• _WHAT IS BEING ASKED_: Could you give the data that follows again exactly, without its pictures?

• _EXERCISE DATA_:
__________

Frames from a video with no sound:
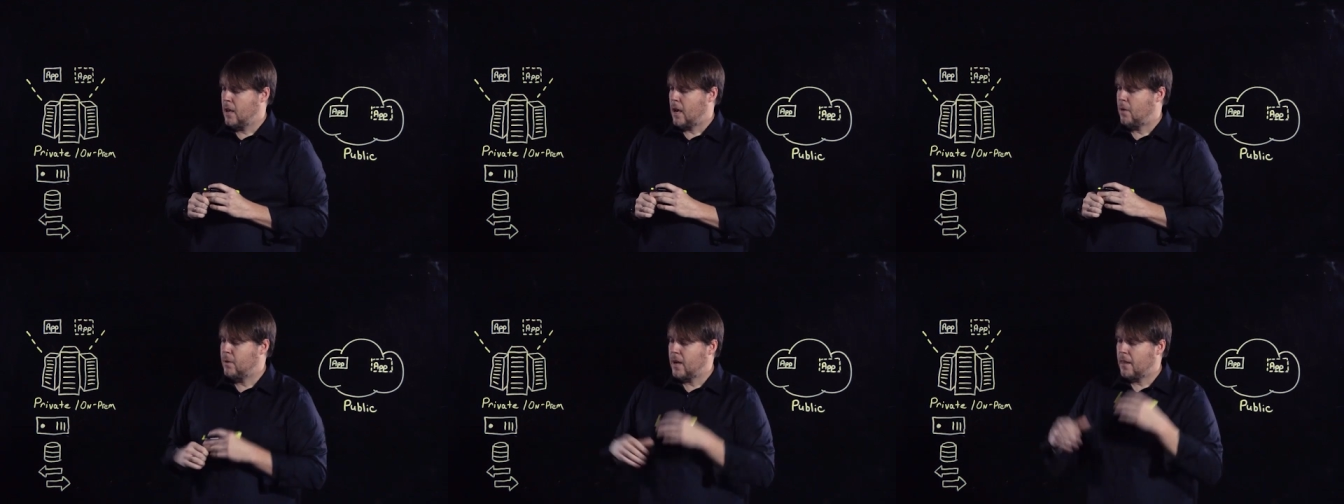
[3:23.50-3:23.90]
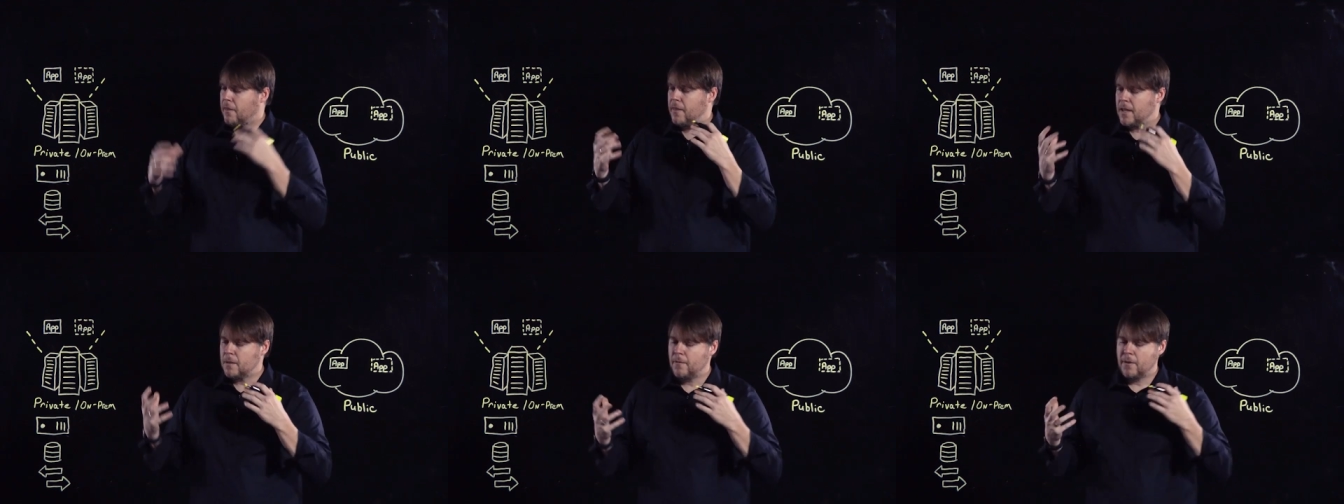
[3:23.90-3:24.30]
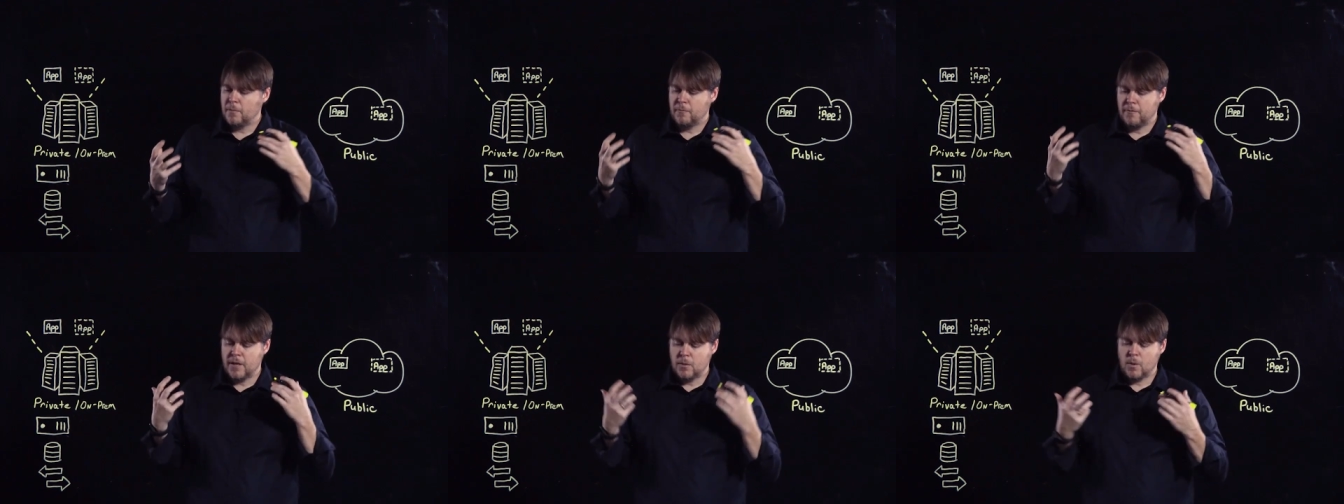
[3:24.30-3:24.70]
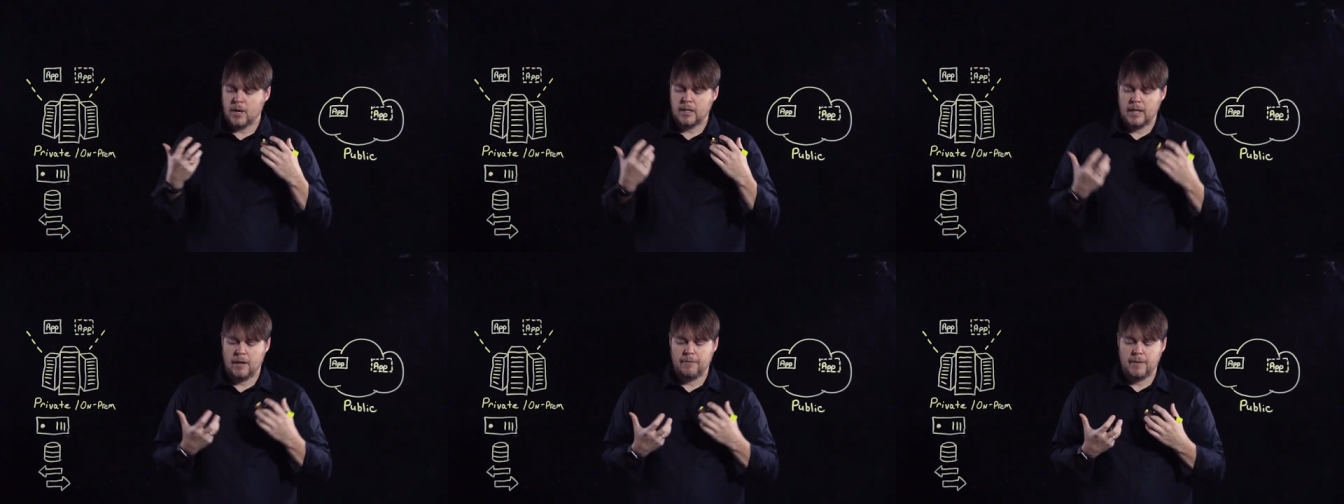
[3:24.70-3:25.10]
And when I think of VMware
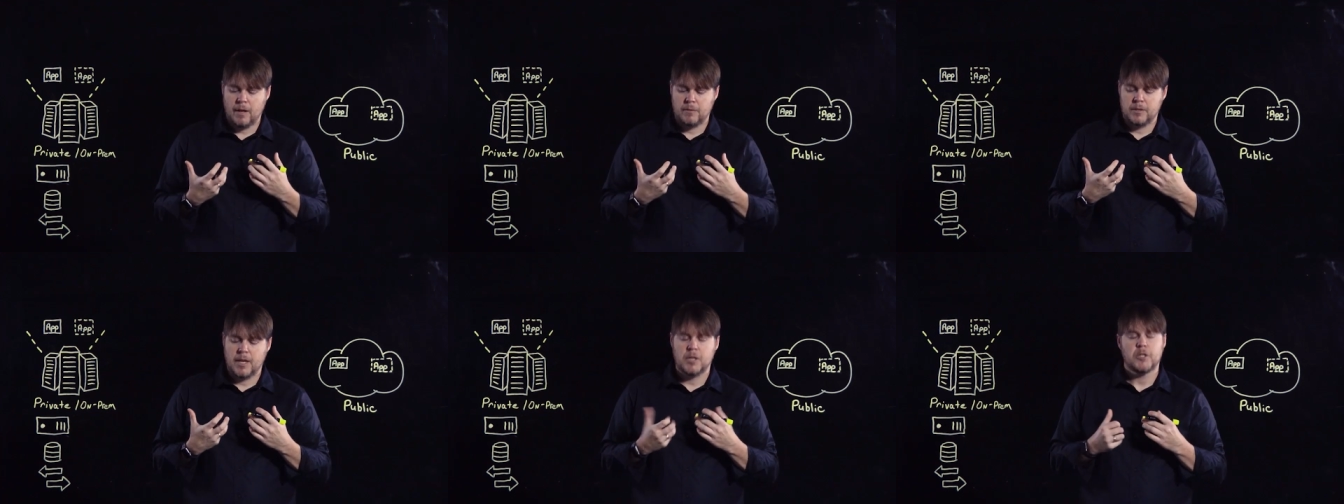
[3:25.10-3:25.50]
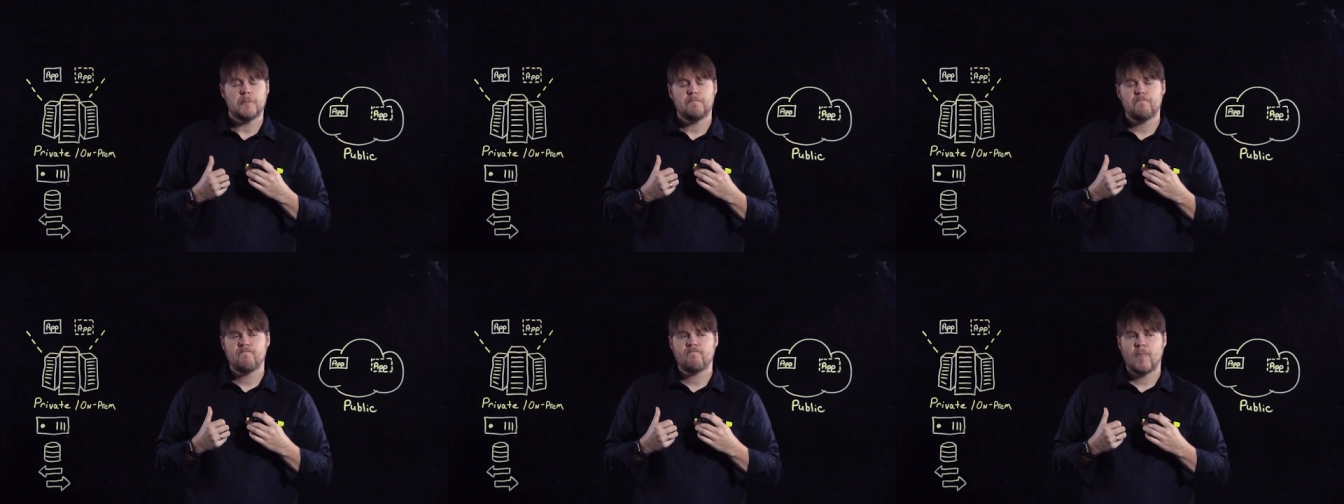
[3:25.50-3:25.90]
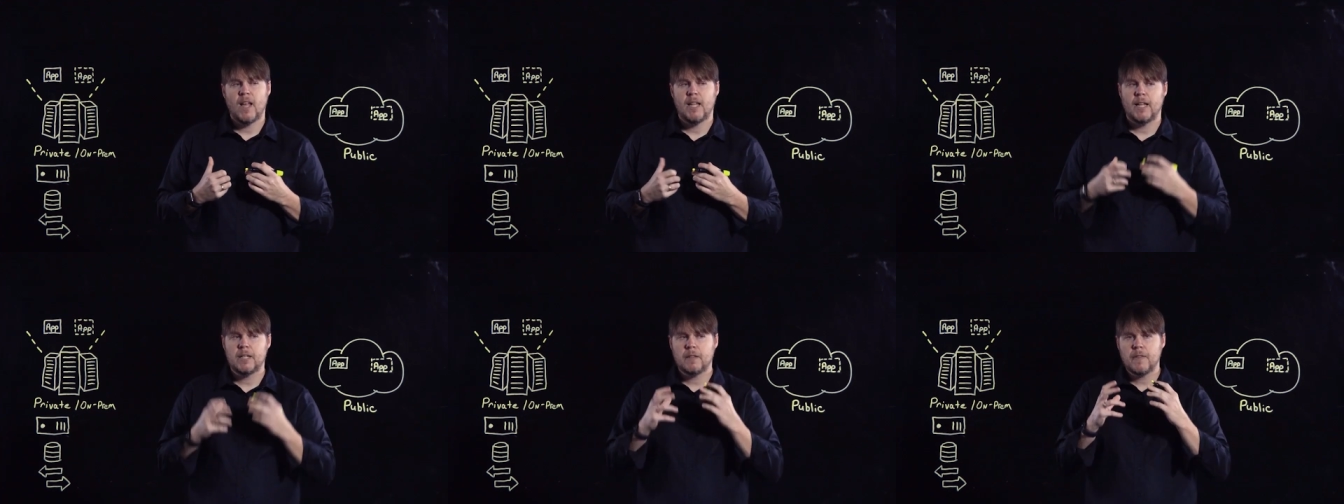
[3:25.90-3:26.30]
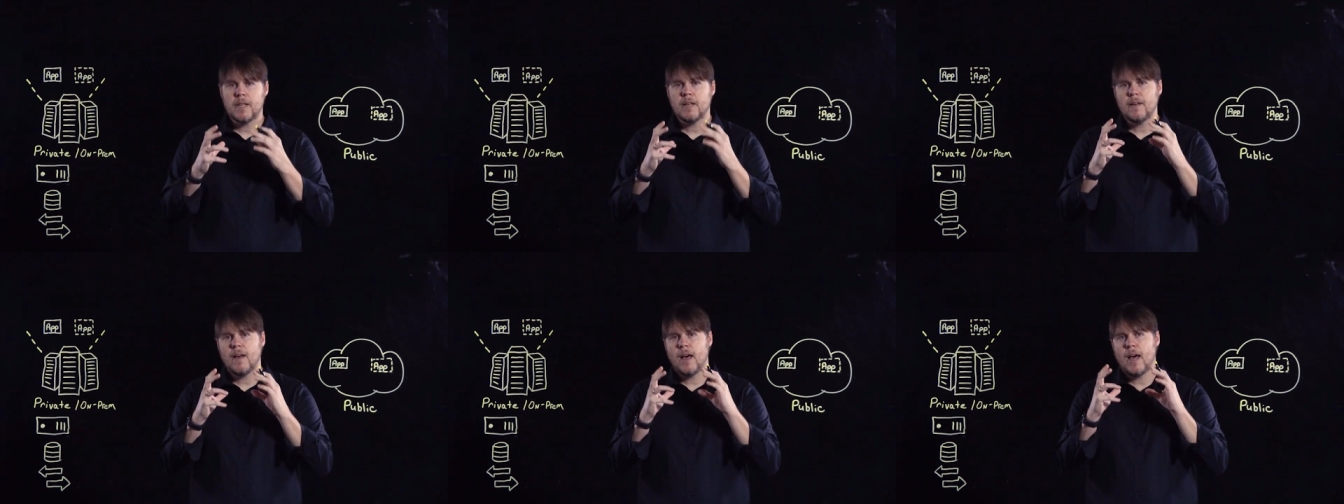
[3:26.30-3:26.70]
Cloud Foundation, I like to
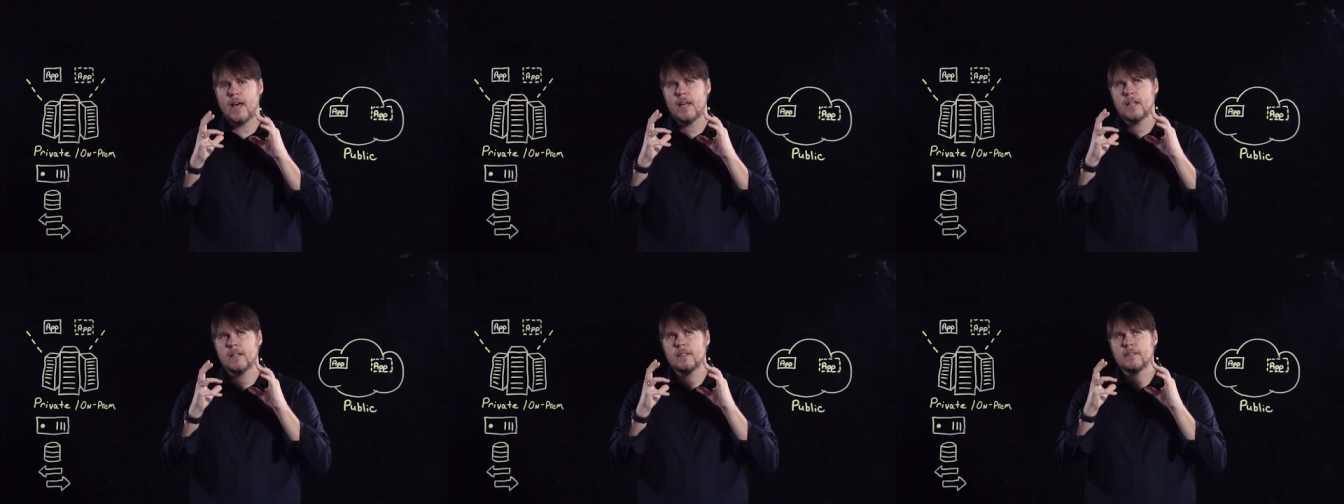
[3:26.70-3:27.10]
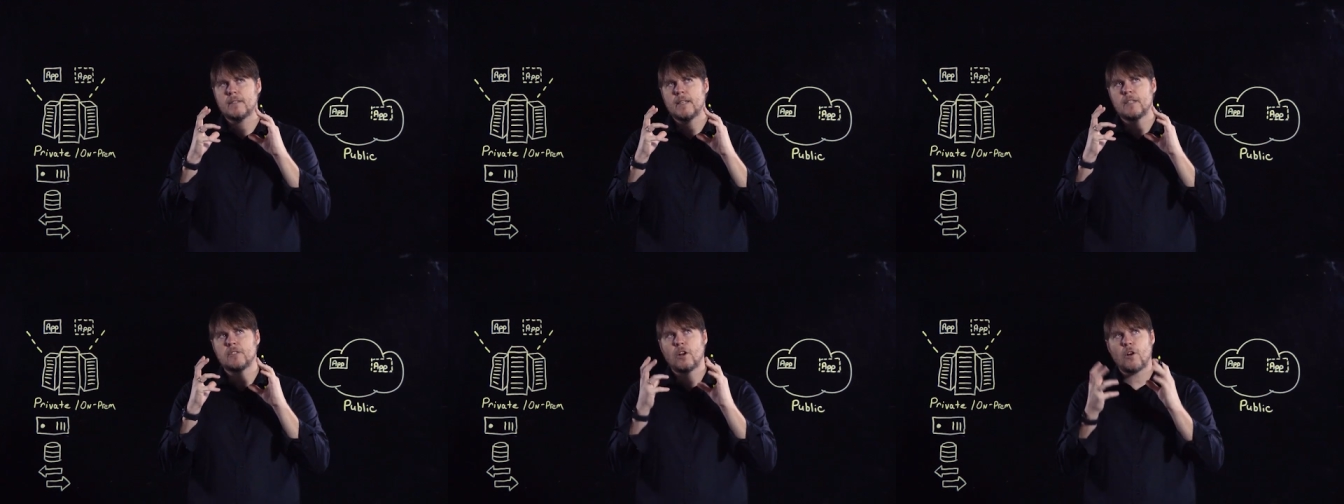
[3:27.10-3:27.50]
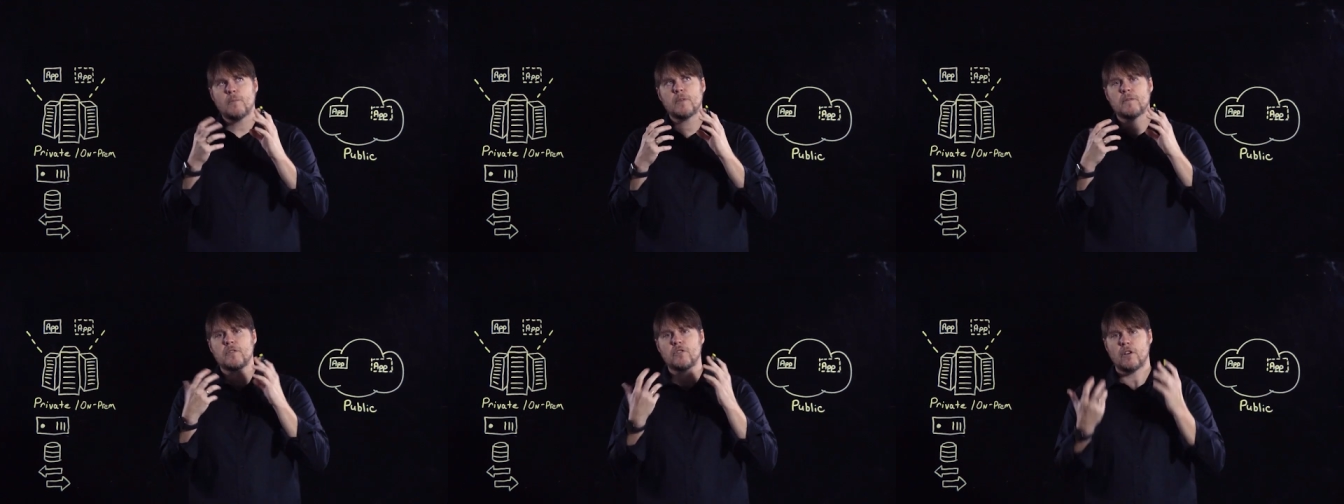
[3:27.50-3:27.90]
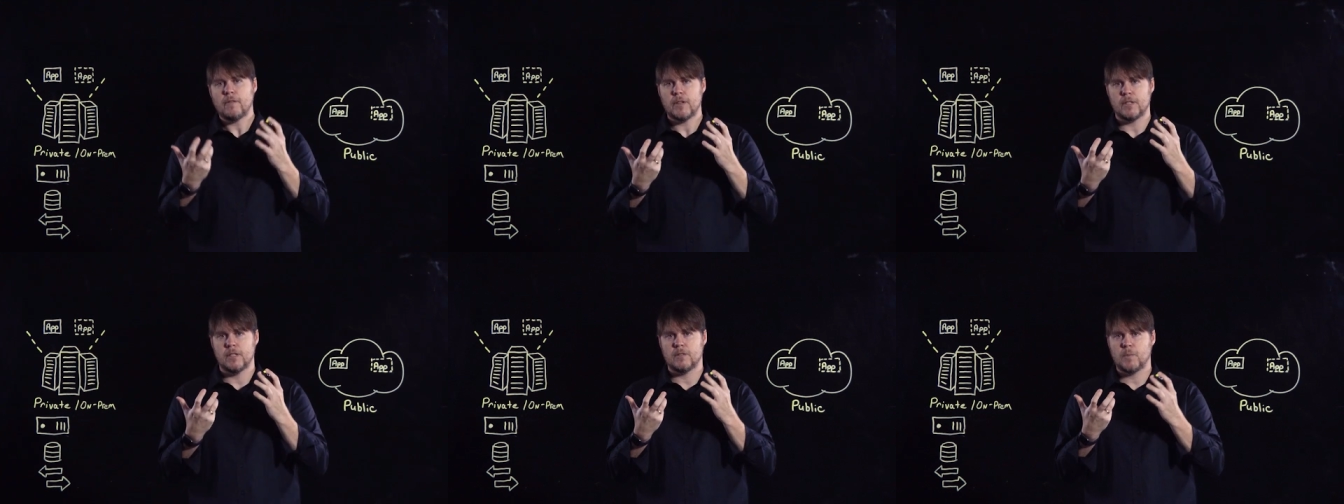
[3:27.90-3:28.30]
think of it in terms of
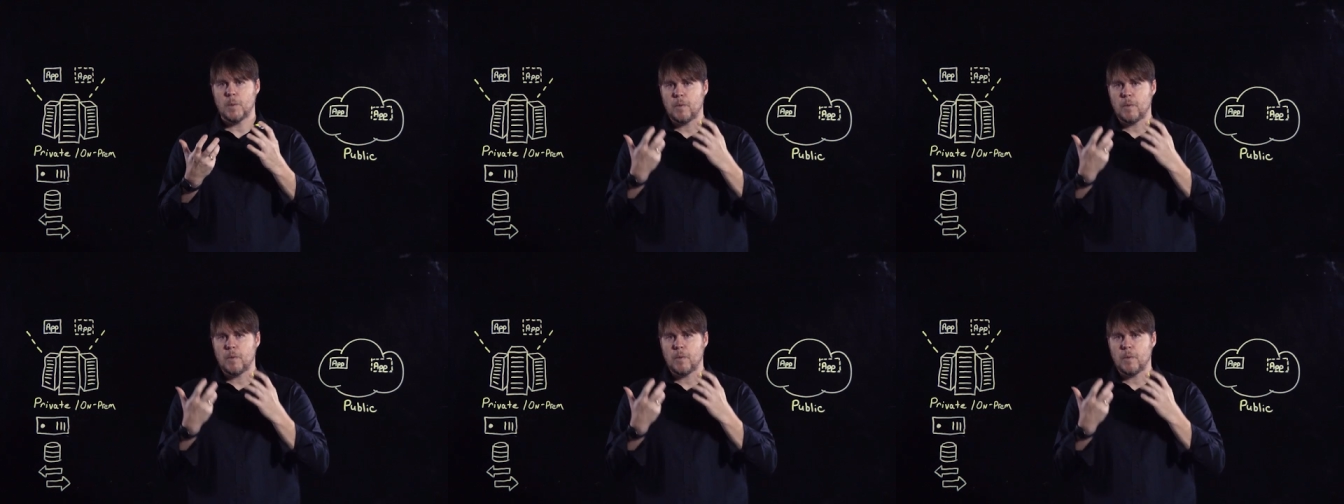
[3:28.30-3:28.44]
services.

__________

• _WRITTEN ANSWER_:
Frames from a video with no sound:
[3:23.50-3:23.90]
[3:23.90-3:24.30]
[3:24.30-3:24.70]
[3:24.70-3:25.10]
And when I think of VMware
[3:25.10-3:25.50]
[3:25.50-3:25.90]
[3:25.90-3:26.30]
[3:26.30-3:26.70]
Cloud Foundation, I like to
[3:26.70-3:27.10]
[3:27.10-3:27.50]
[3:27.50-3:27.90]
[3:27.90-3:28.30]
think of it in terms of
[3:28.30-3:28.44]
services.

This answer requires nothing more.